For years, cryptocurrency has been viewed as a safe haven for criminal groups and businesses looking to launder ill-gotten gains. Unlike a bank account, cryptocurrency does not require a name attached to transactions that are recorded on a public blockchain ledger. This apparent anonymity attracted criminal enterprises in the early days of cryptocurrencies like Bitcoin. “You had Silk Roads around the world and AlphaBays,” says Jesse K. Liu, a partner at the law firm Skadden, Arps, Slate, Meagher & Flom. A former deputy general counsel at the US Treasury who also served at the Justice Department, Liu has prosecuted several crypto cases. “Early reports about Bitcoin portrayed it as some sort of secret, anonymous currency that bad guys used to do bad things.” The platform’s founding principles—and the libertarian, privacy-loving, decentralized attitude that spawned it—contributed to the perception that virtual currencies cannot be tracked.

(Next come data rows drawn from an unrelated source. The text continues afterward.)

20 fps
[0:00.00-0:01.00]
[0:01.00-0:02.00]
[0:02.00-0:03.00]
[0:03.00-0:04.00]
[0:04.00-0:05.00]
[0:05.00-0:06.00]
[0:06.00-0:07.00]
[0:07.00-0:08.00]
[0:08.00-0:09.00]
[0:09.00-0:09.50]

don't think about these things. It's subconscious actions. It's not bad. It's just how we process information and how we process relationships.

What all of these groups and individuals overlooked was that the foundation of cryptocurrencies – the immutable blockchain that keeps a record of every transaction that takes place – was building a stockpile of evidence for prosecutors. “The thing that’s so unique about cryptocurrency is that you can actually track and trace the flow of these funds in a completely open ledger,” Redbord says. “It’s only because crypto moves and lives in an open ledger on the blockchain that this type of investigation has allowed.”
In the statement, Faruqi explained how the defendant’s identifying information and IP address were tracked and linked to the payment platform they operated. “What’s striking is that cryptocurrency has quickly become this dark asset used for illegal activity, which was never intended, and that is now being turned upside down and will just as quickly become more transparent than traditional asset classes,” says Nimesh Shah, CEO of London-based accountancy firm Blick Rothenberg. Others go further: “Judge Farooqui’s opinion pours cold water on the idea that cryptocurrencies spell the death of sanctions,” said Anupam Chander, a law professor at Georgetown University in Washington, DC. Chander says the opinion is good for cryptocurrencies as they seek to shake off their early bad reputation and gain mainstream traction: “Judge Faruqi treats virtual entities like dollars or dinars.”

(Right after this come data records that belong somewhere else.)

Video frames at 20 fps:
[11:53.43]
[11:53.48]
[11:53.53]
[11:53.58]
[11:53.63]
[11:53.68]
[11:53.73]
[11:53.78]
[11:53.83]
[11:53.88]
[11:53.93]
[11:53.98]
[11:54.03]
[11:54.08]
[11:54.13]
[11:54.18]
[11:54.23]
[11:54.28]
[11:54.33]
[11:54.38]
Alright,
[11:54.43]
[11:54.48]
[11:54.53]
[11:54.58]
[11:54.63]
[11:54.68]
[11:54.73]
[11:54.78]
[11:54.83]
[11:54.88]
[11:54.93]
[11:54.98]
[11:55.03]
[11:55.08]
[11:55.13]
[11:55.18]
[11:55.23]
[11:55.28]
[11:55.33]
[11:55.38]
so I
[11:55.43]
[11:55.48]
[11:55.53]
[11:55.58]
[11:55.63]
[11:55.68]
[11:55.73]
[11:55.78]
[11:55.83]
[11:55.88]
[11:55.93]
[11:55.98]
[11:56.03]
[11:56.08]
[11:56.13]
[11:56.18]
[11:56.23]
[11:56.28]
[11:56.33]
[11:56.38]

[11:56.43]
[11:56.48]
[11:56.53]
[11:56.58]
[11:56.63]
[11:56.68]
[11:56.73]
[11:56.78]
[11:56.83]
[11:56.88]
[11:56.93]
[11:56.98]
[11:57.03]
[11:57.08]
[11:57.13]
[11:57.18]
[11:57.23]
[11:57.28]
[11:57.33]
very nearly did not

While the court’s opinion sets a legal precedent that crypto transactions can and should be tracked by authorities, it is otherwise completely unremarkable. “Judge Faruqi is, to my knowledge, the first judge to actually say specifically that cryptocurrency could face sanctions,” Liu says. “But that’s been the Treasury Department’s view for several years.” What’s important about the decision is that it codifies what has long been an informal attitude toward crypto.